#### [Work instructions]
Copy all the lines below without altering anything.

(Saved entries)
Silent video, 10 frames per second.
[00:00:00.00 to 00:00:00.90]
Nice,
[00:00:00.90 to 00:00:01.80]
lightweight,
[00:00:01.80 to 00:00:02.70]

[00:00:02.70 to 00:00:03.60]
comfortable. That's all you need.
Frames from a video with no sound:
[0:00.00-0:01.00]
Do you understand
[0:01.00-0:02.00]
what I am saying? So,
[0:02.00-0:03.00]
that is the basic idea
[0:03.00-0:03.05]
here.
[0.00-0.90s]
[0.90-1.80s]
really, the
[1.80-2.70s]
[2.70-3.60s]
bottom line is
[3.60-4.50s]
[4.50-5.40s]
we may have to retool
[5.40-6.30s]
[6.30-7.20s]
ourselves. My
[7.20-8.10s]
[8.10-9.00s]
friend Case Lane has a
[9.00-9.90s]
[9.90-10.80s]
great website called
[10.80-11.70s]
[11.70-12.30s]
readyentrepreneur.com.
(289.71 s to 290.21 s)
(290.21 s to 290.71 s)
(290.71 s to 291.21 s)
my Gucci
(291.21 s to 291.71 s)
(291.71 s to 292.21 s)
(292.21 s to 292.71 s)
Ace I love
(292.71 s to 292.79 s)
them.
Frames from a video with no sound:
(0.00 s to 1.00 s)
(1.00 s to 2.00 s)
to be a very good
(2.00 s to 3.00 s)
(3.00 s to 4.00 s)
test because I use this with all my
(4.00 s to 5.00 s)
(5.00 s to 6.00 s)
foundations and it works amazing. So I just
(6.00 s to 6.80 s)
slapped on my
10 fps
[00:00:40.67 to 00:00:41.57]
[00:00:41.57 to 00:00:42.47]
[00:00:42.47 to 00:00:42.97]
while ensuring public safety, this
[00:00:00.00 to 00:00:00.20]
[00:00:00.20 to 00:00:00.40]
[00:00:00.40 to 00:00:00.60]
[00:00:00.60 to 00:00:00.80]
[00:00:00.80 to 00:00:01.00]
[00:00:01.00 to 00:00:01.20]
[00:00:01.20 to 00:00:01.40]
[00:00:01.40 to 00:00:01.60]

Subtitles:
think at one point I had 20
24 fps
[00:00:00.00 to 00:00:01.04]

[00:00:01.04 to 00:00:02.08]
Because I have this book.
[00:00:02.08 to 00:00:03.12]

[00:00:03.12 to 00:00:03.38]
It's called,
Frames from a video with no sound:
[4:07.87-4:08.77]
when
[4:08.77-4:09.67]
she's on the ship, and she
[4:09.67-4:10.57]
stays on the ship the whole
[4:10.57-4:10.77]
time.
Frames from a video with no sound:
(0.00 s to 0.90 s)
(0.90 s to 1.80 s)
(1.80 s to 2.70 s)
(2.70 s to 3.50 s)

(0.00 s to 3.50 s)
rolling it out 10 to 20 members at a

#### [Exercise answer]
Silent video, 10 frames per second.
[00:00:00.00 to 00:00:00.90]
Nice,
[00:00:00.90 to 00:00:01.80]
lightweight,
[00:00:01.80 to 00:00:02.70]

[00:00:02.70 to 00:00:03.60]
comfortable. That's all you need.
Frames from a video with no sound:
[0:00.00-0:01.00]
Do you understand
[0:01.00-0:02.00]
what I am saying? So,
[0:02.00-0:03.00]
that is the basic idea
[0:03.00-0:03.05]
here.
[0.00-0.90s]
[0.90-1.80s]
really, the
[1.80-2.70s]
[2.70-3.60s]
bottom line is
[3.60-4.50s]
[4.50-5.40s]
we may have to retool
[5.40-6.30s]
[6.30-7.20s]
ourselves. My
[7.20-8.10s]
[8.10-9.00s]
friend Case Lane has a
[9.00-9.90s]
[9.90-10.80s]
great website called
[10.80-11.70s]
[11.70-12.30s]
readyentrepreneur.com.
(289.71 s to 290.21 s)
(290.21 s to 290.71 s)
(290.71 s to 291.21 s)
my Gucci
(291.21 s to 291.71 s)
(291.71 s to 292.21 s)
(292.21 s to 292.71 s)
Ace I love
(292.71 s to 292.79 s)
them.
Frames from a video with no sound:
(0.00 s to 1.00 s)
(1.00 s to 2.00 s)
to be a very good
(2.00 s to 3.00 s)
(3.00 s to 4.00 s)
test because I use this with all my
(4.00 s to 5.00 s)
(5.00 s to 6.00 s)
foundations and it works amazing. So I just
(6.00 s to 6.80 s)
slapped on my
10 fps
[00:00:40.67 to 00:00:41.57]
[00:00:41.57 to 00:00:42.47]
[00:00:42.47 to 00:00:42.97]
while ensuring public safety, this
[00:00:00.00 to 00:00:00.20]
[00:00:00.20 to 00:00:00.40]
[00:00:00.40 to 00:00:00.60]
[00:00:00.60 to 00:00:00.80]
[00:00:00.80 to 00:00:01.00]
[00:00:01.00 to 00:00:01.20]
[00:00:01.20 to 00:00:01.40]
[00:00:01.40 to 00:00:01.60]

Subtitles:
think at one point I had 20
24 fps
[00:00:00.00 to 00:00:01.04]

[00:00:01.04 to 00:00:02.08]
Because I have this book.
[00:00:02.08 to 00:00:03.12]

[00:00:03.12 to 00:00:03.38]
It's called,
Frames from a video with no sound:
[4:07.87-4:08.77]
when
[4:08.77-4:09.67]
she's on the ship, and she
[4:09.67-4:10.57]
stays on the ship the whole
[4:10.57-4:10.77]
time.
Frames from a video with no sound:
(0.00 s to 0.90 s)
(0.90 s to 1.80 s)
(1.80 s to 2.70 s)
(2.70 s to 3.50 s)

(0.00 s to 3.50 s)
rolling it out 10 to 20 members at a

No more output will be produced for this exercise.